Task instructions: Print every record exactly, omitting all pictures.

Given records:
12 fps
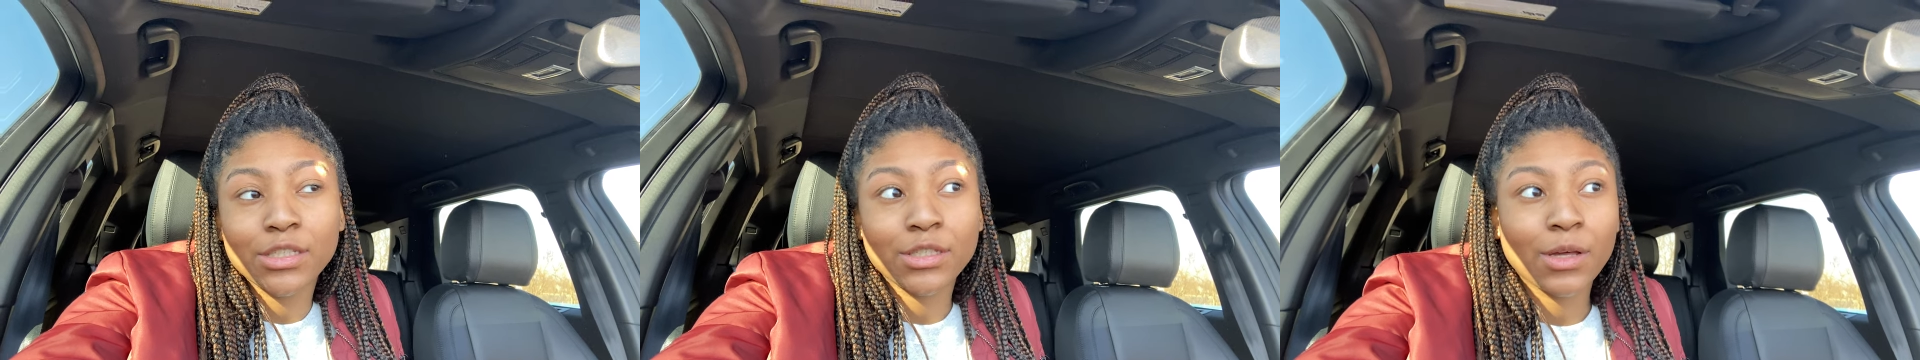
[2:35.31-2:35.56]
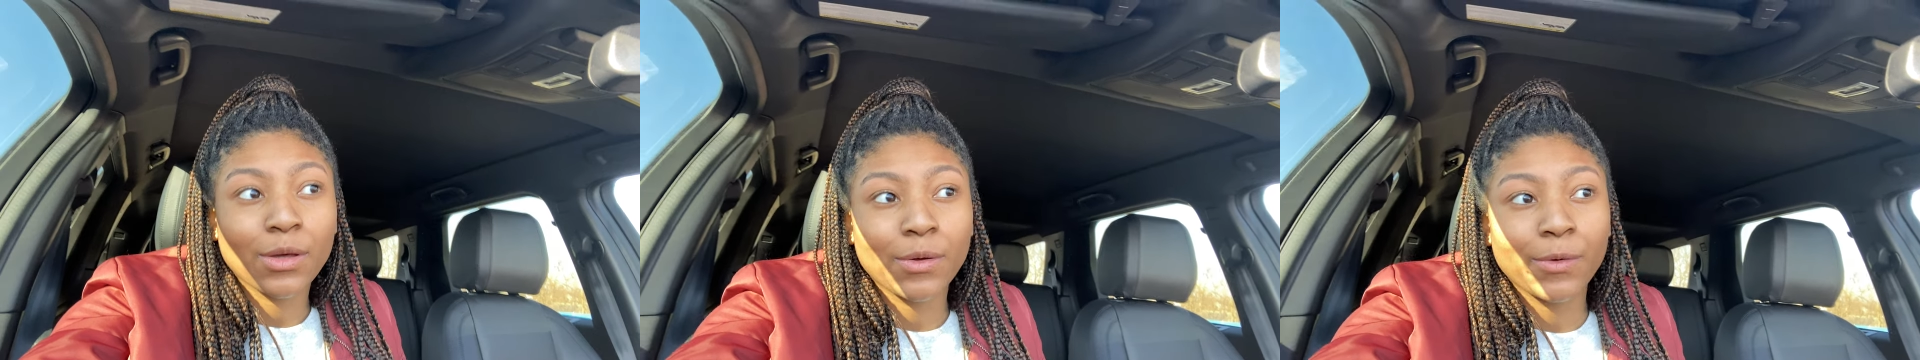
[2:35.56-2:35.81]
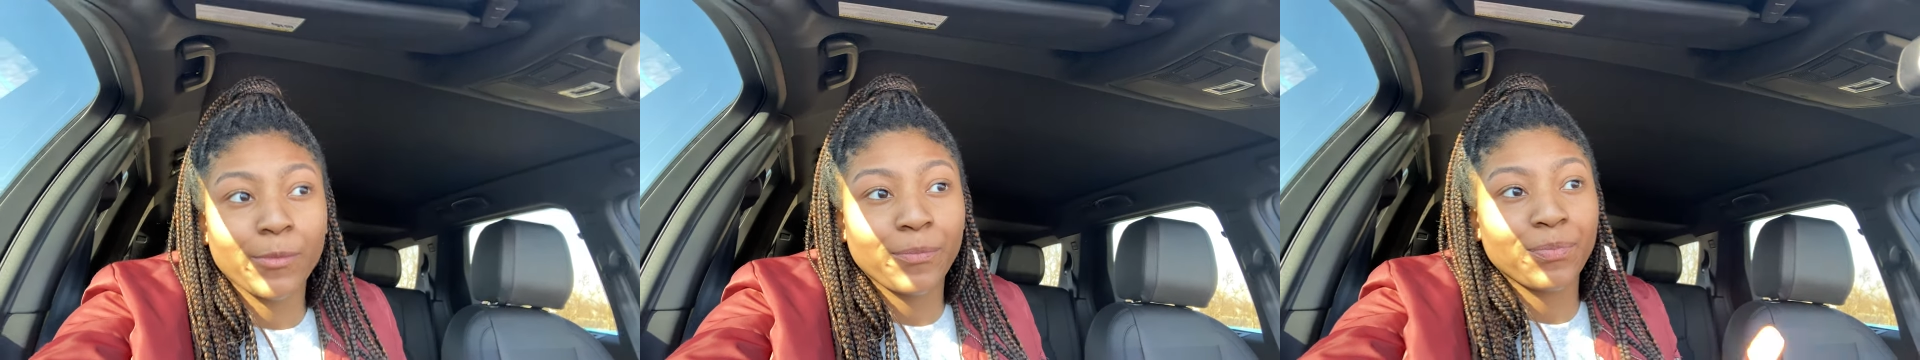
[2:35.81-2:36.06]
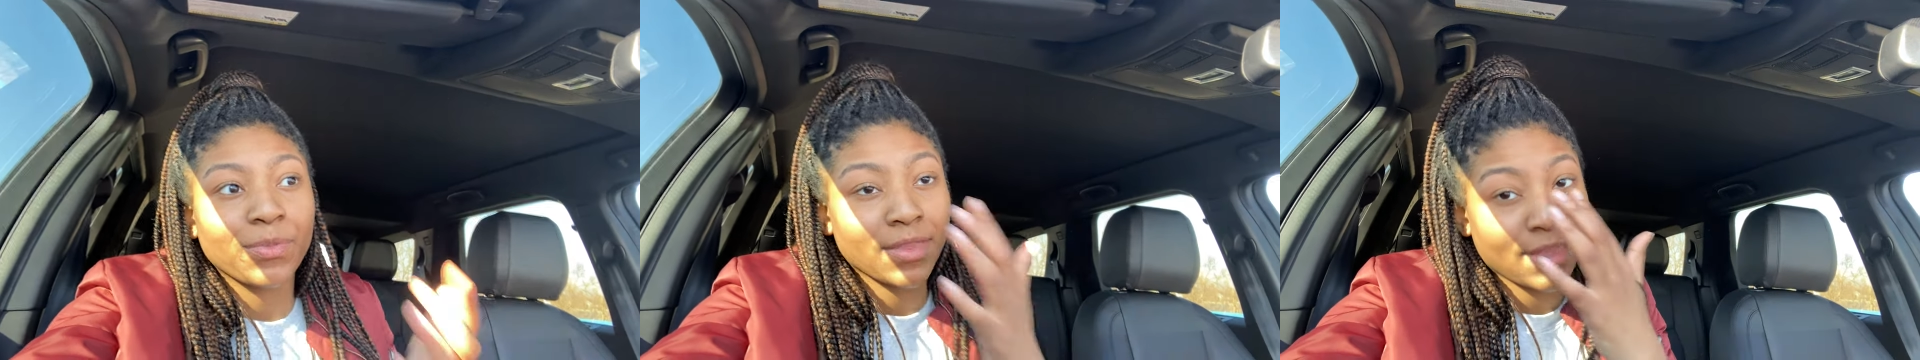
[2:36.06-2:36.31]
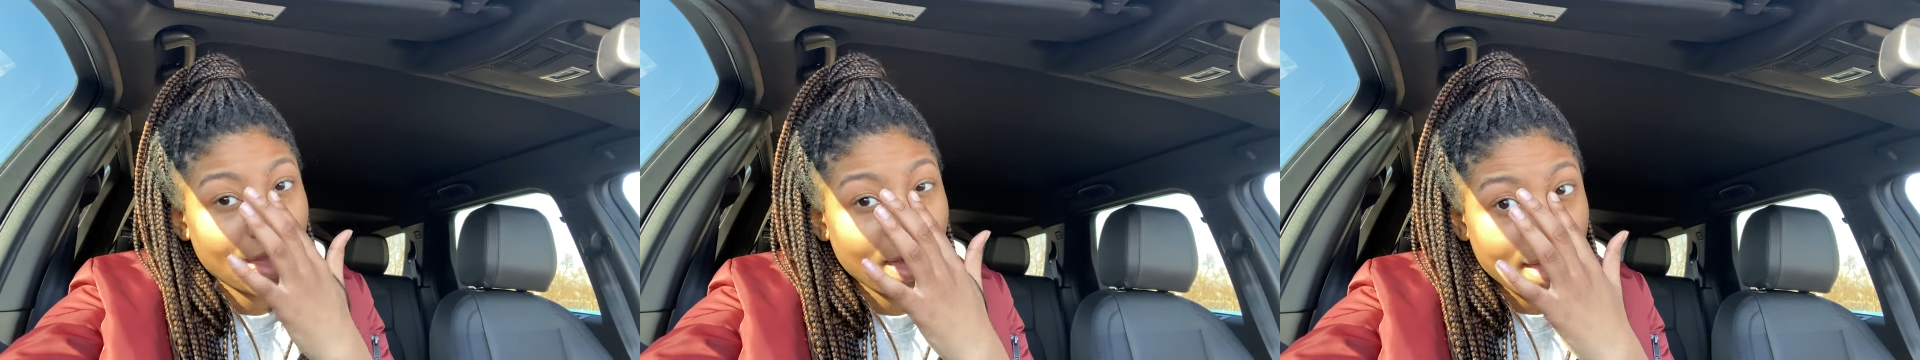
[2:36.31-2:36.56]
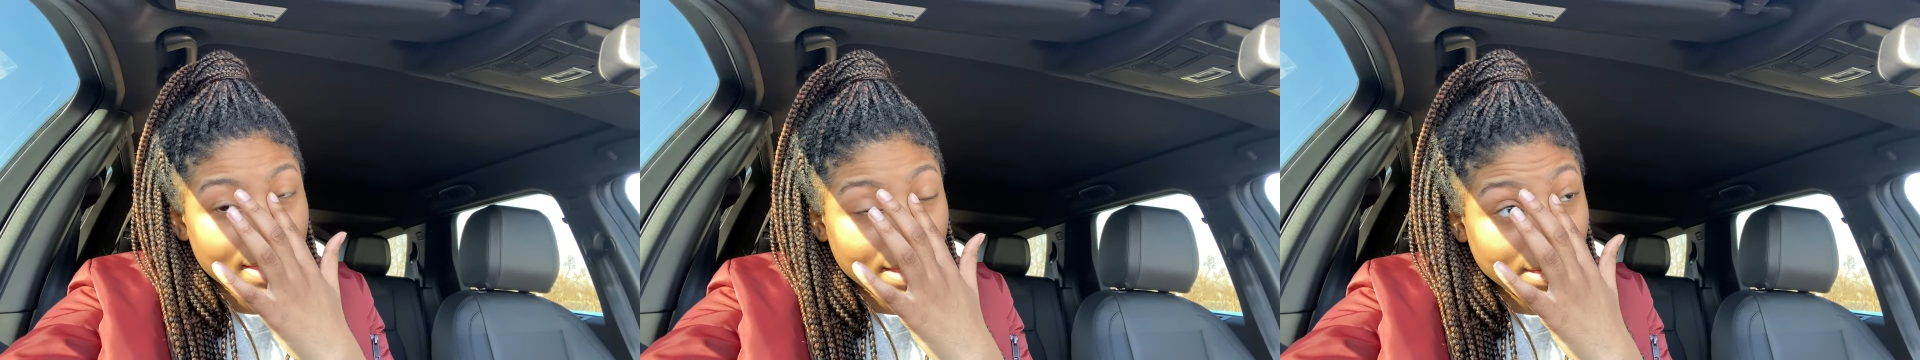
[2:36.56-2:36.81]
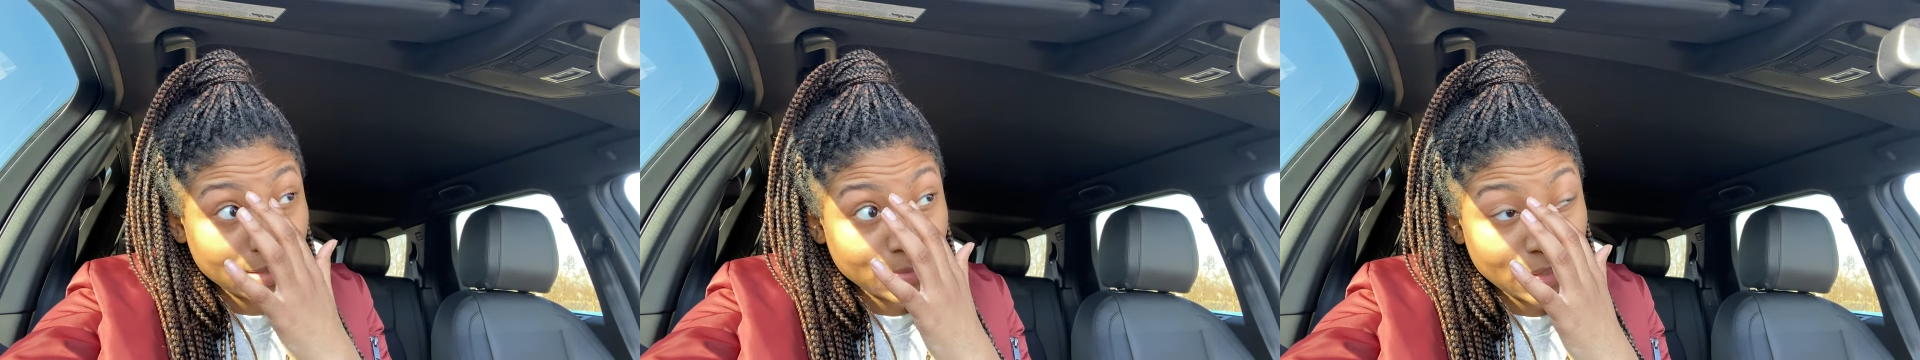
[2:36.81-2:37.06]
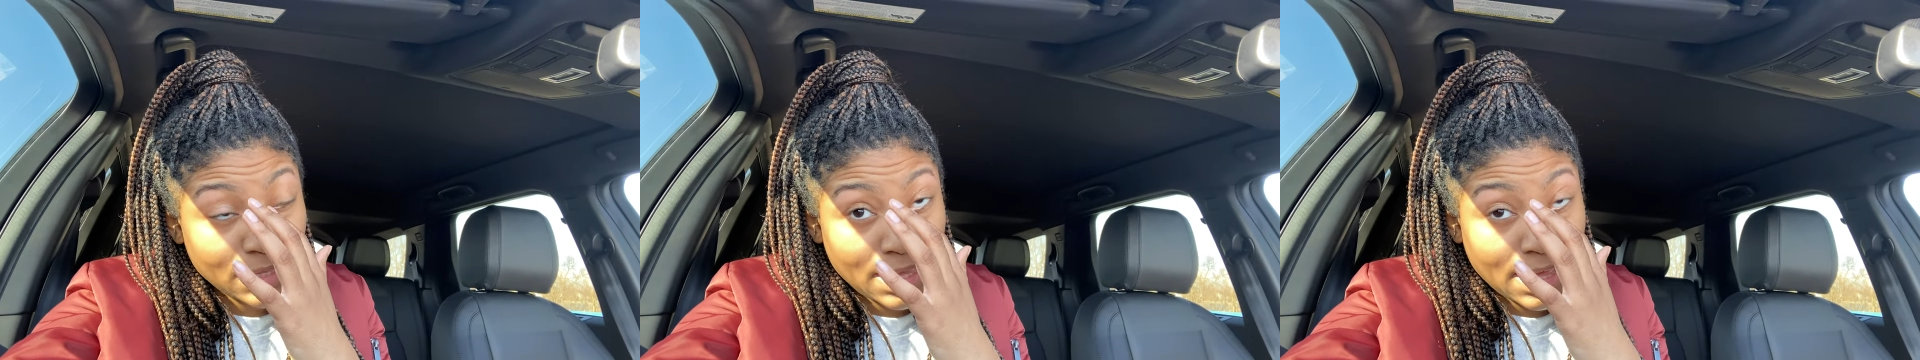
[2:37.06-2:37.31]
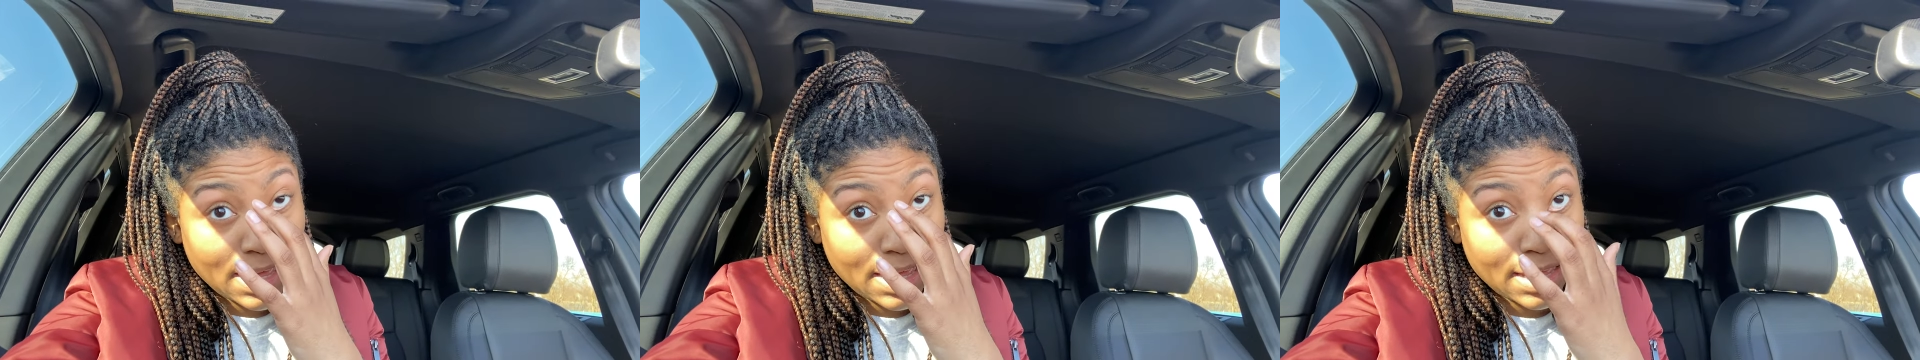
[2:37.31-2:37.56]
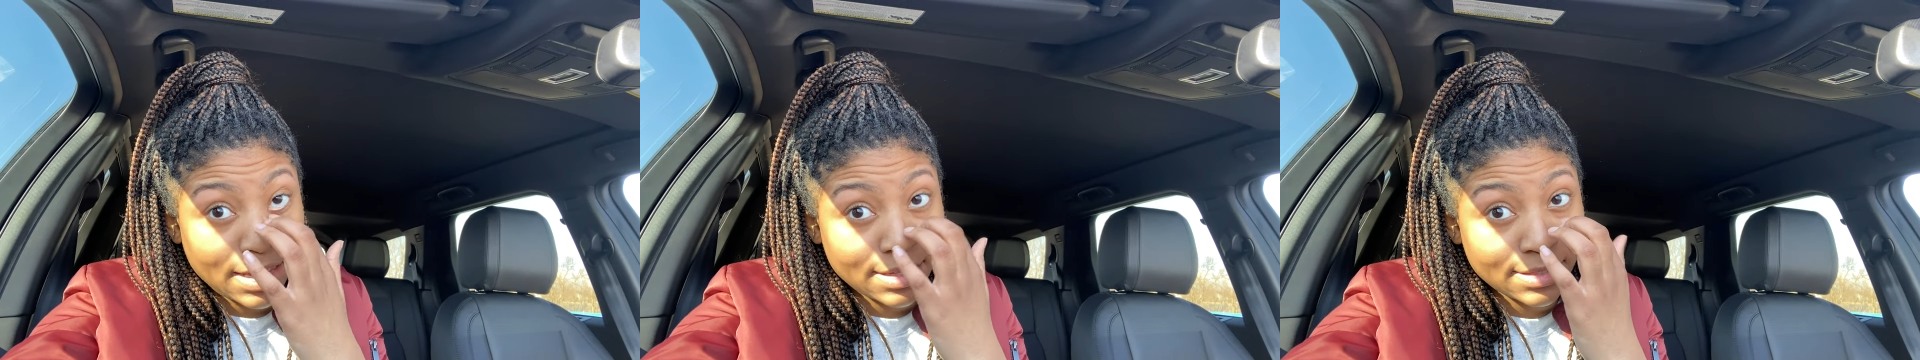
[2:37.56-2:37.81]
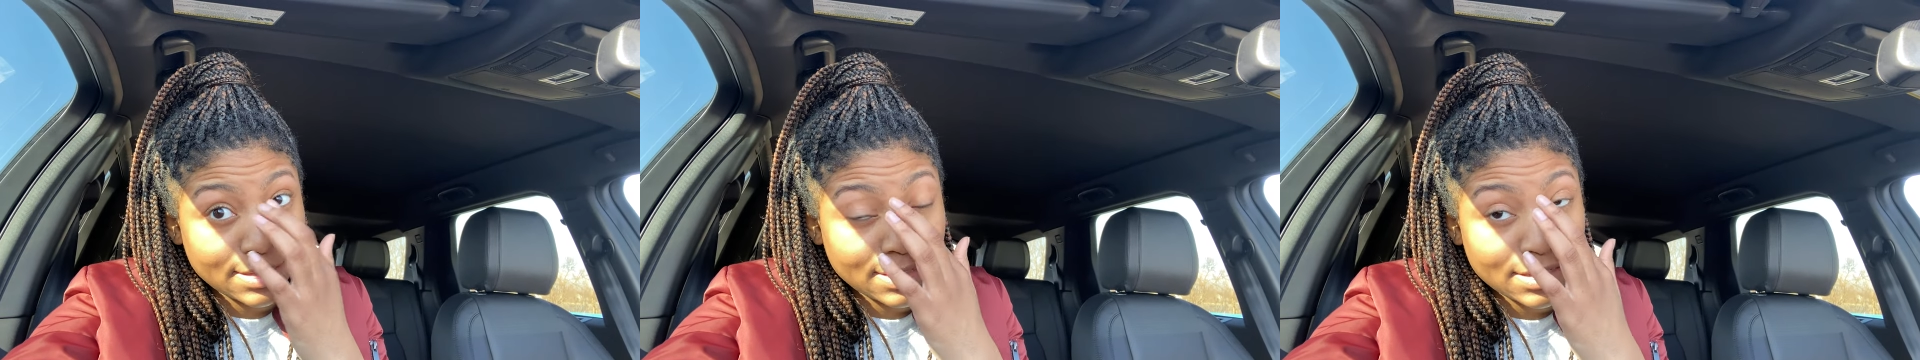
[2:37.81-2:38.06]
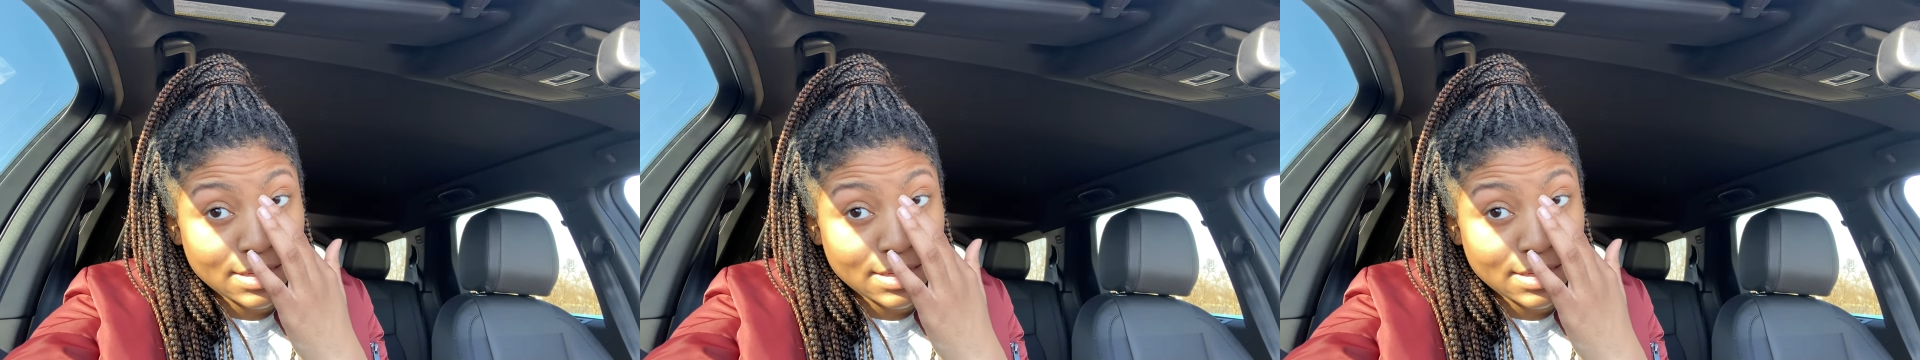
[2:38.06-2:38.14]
so that's really it.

Your solution:
12 fps
[2:35.31-2:35.56]
[2:35.56-2:35.81]
[2:35.81-2:36.06]
[2:36.06-2:36.31]
[2:36.31-2:36.56]
[2:36.56-2:36.81]
[2:36.81-2:37.06]
[2:37.06-2:37.31]
[2:37.31-2:37.56]
[2:37.56-2:37.81]
[2:37.81-2:38.06]
[2:38.06-2:38.14]
so that's really it.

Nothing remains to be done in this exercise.